[TASK INPUTS Boundary: Start]
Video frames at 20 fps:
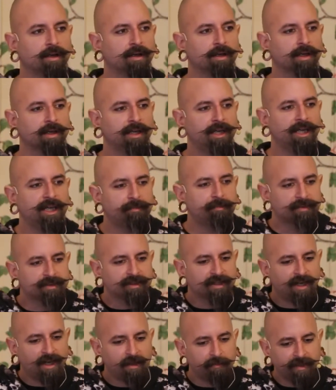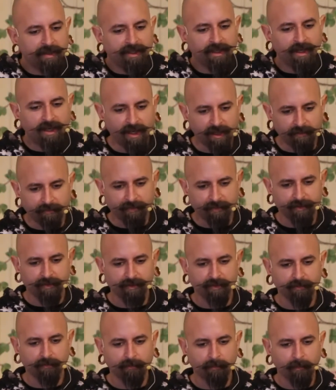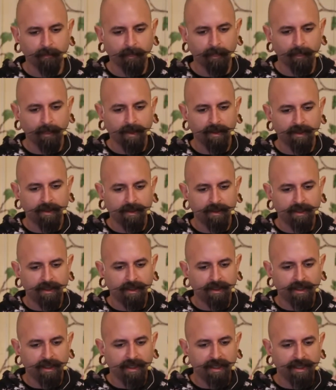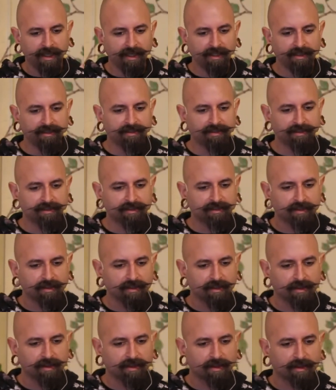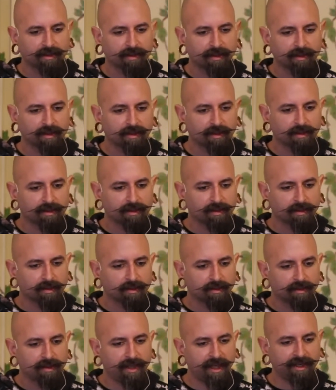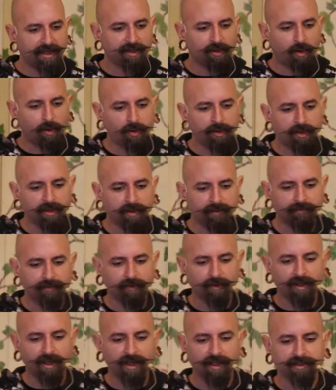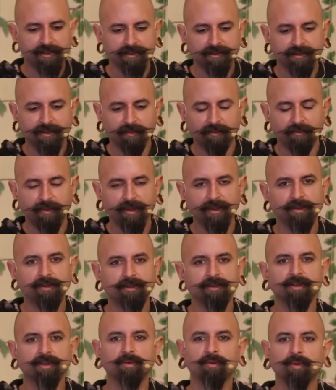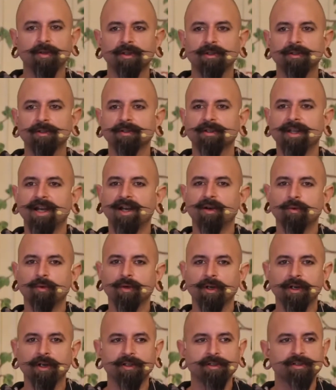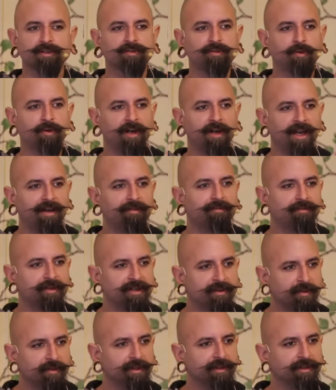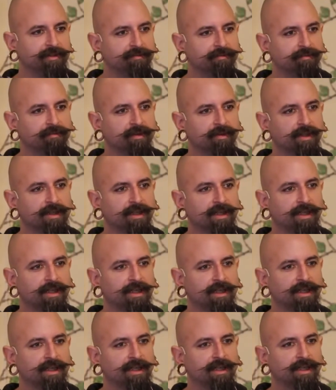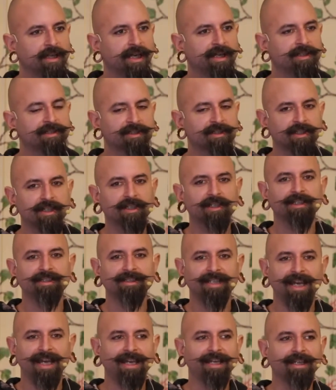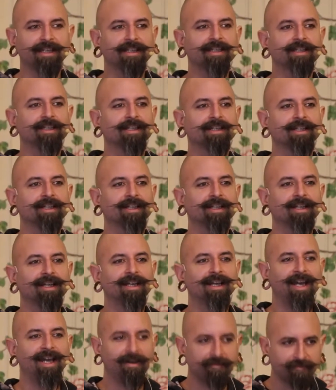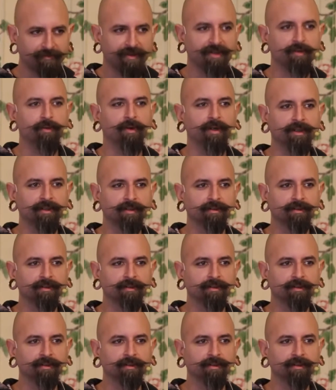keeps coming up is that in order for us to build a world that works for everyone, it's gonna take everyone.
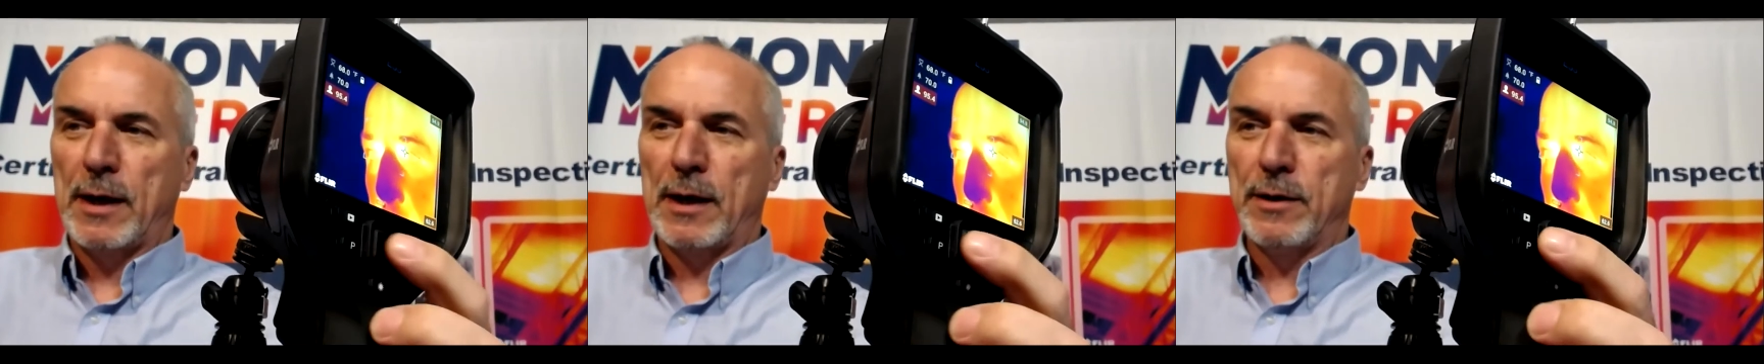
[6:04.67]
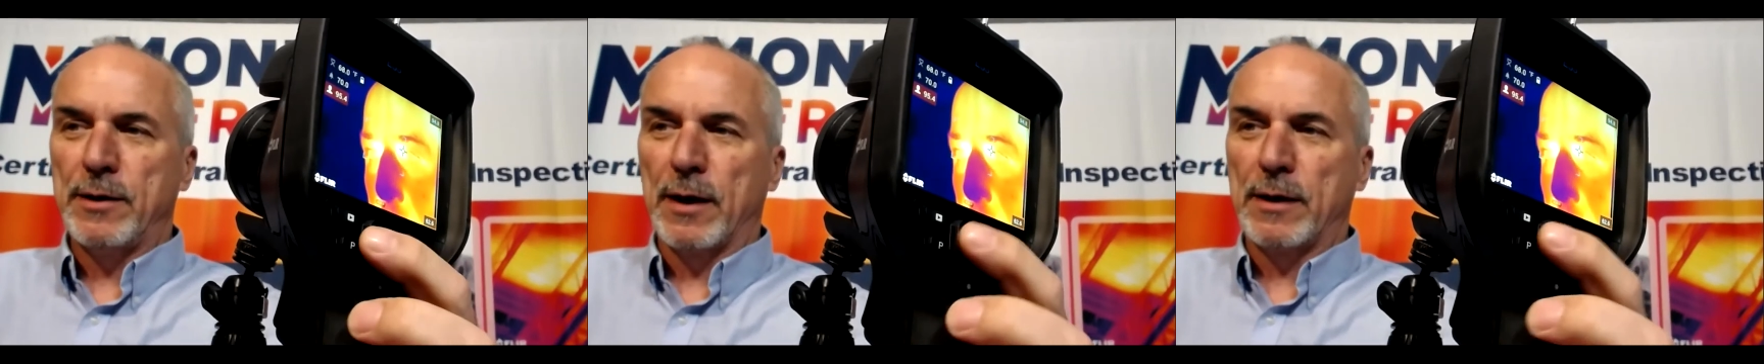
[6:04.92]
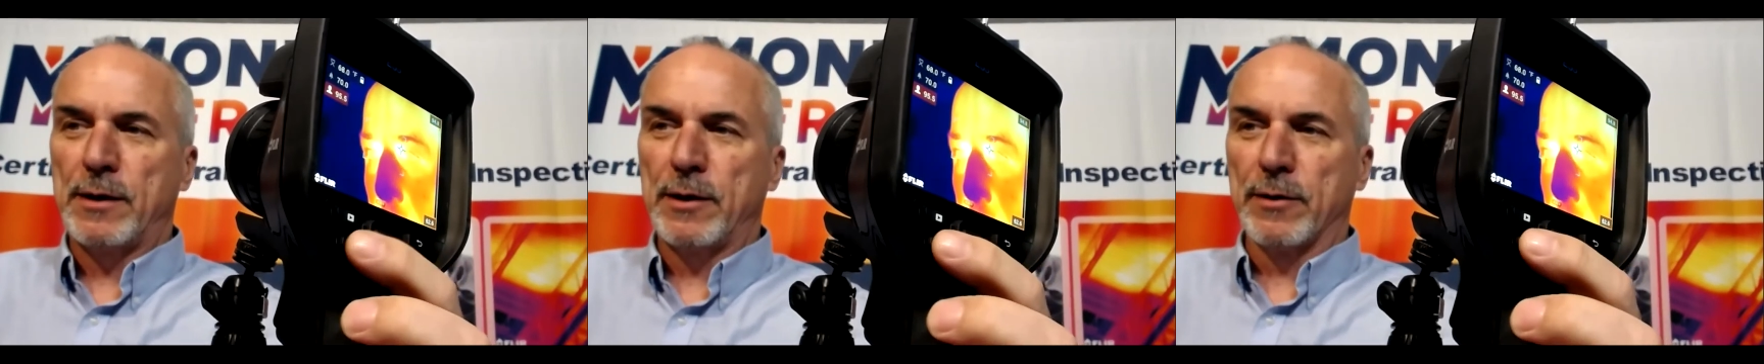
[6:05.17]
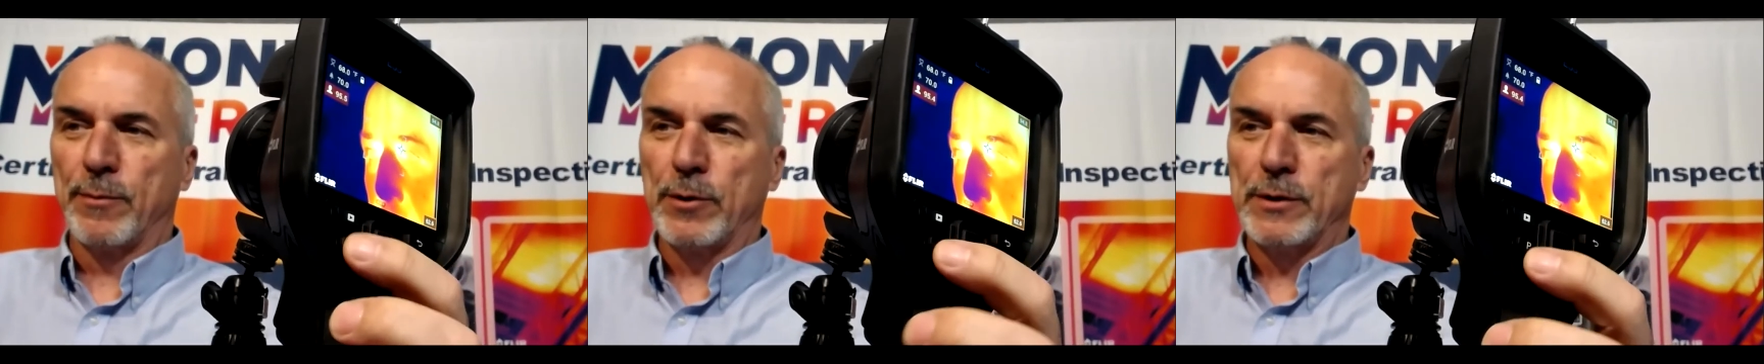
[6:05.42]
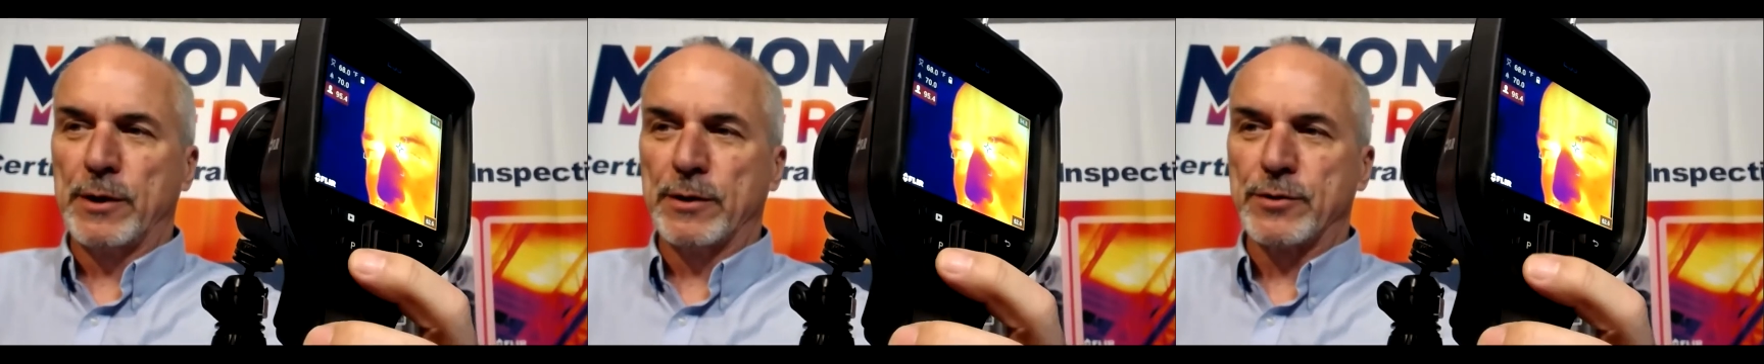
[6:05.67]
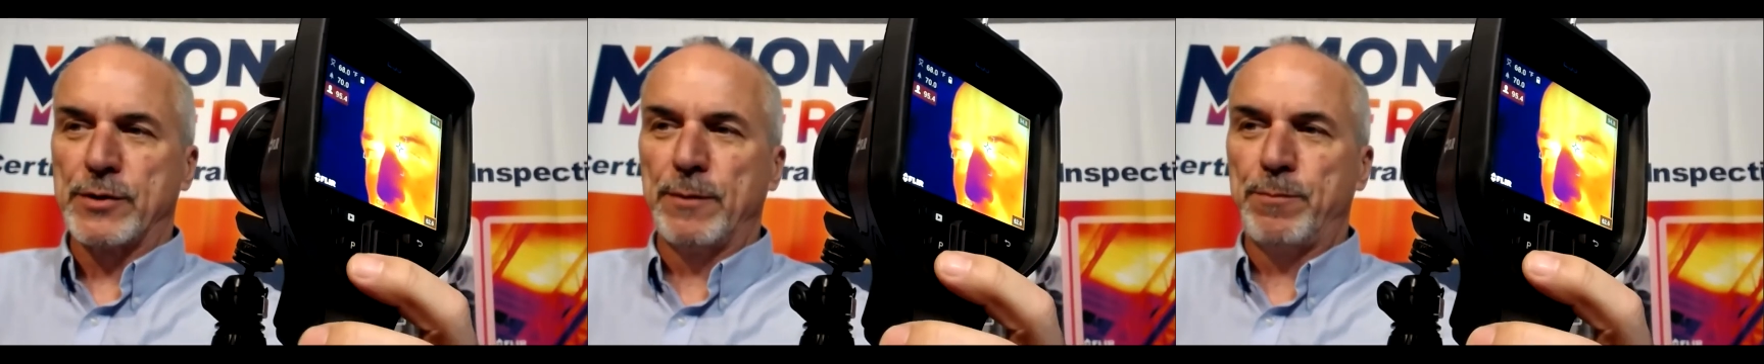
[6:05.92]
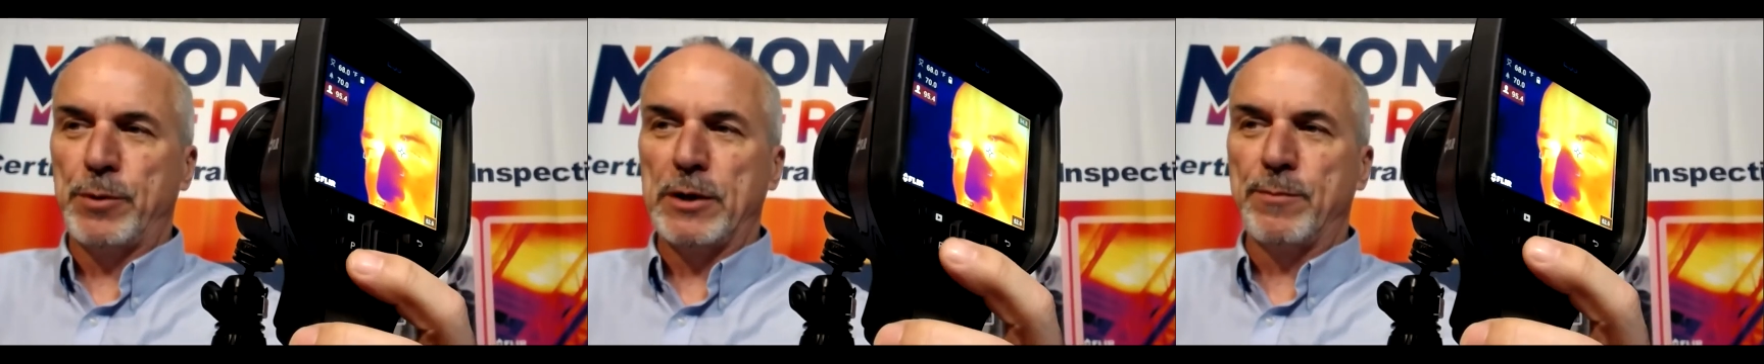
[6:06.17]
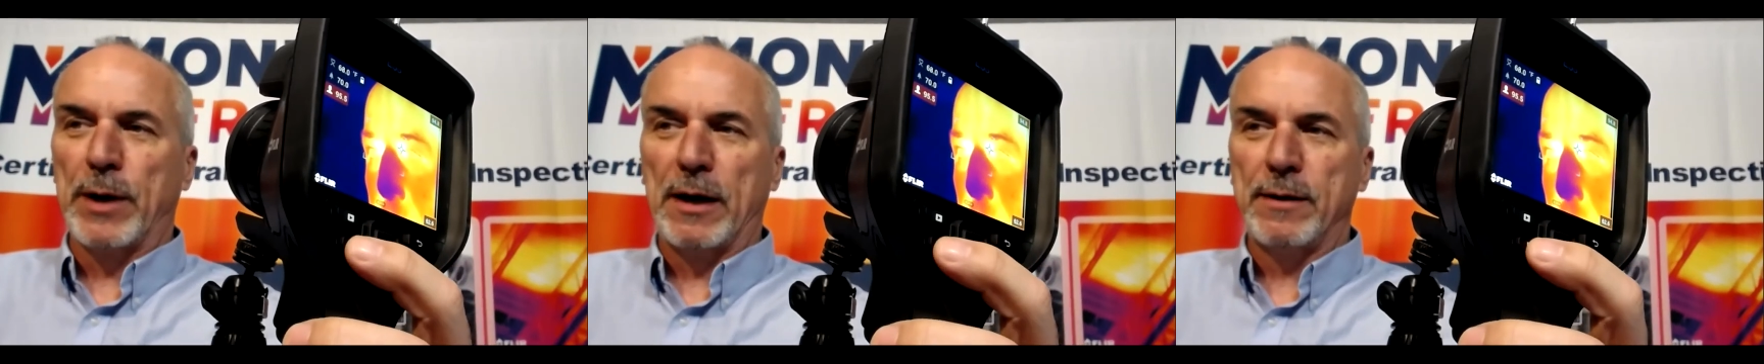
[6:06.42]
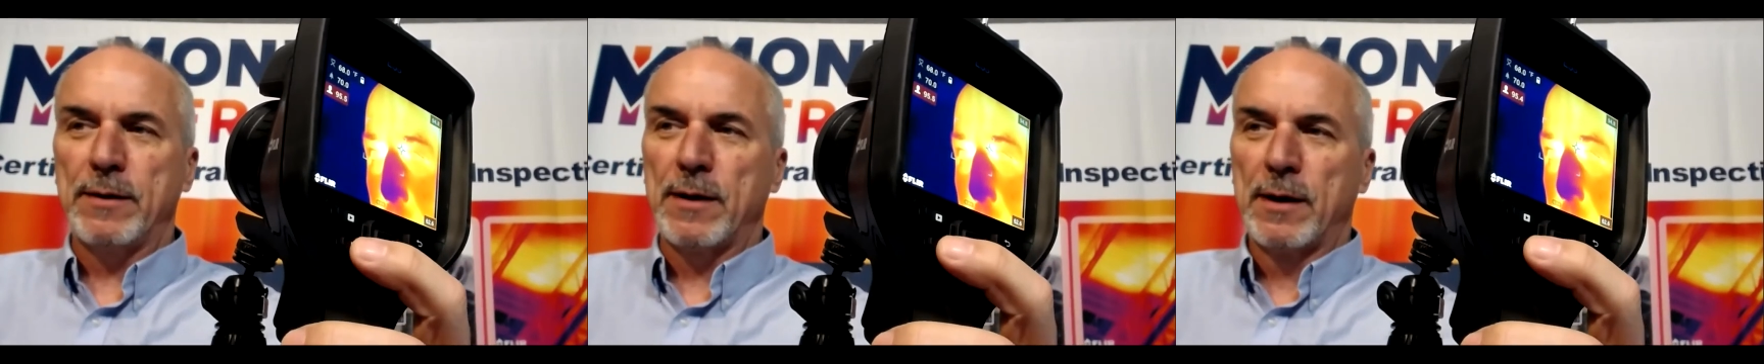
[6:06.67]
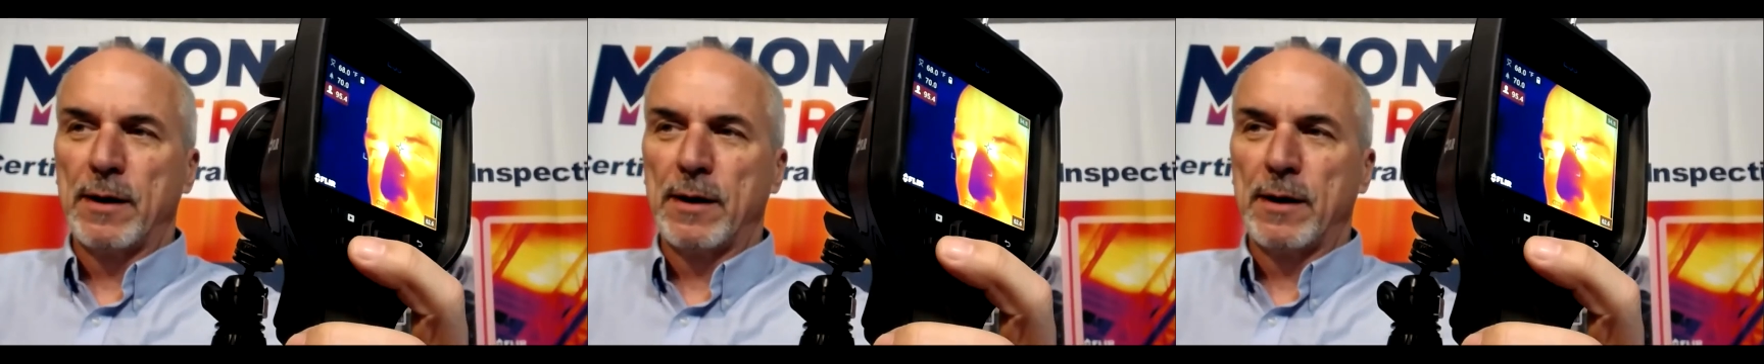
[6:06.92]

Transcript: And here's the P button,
[TASK INPUTS Boundary: End]
Each record, word for word, should be printed again without its pictures.

• **RESPONSE FOR THIS EXERCISE**:
Video frames at 20 fps:
keeps coming up is that in order for us to build a world that works for everyone, it's gonna take everyone.
[6:04.67]
[6:04.92]
[6:05.17]
[6:05.42]
[6:05.67]
[6:05.92]
[6:06.17]
[6:06.42]
[6:06.67]
[6:06.92]

Transcript: And here's the P button,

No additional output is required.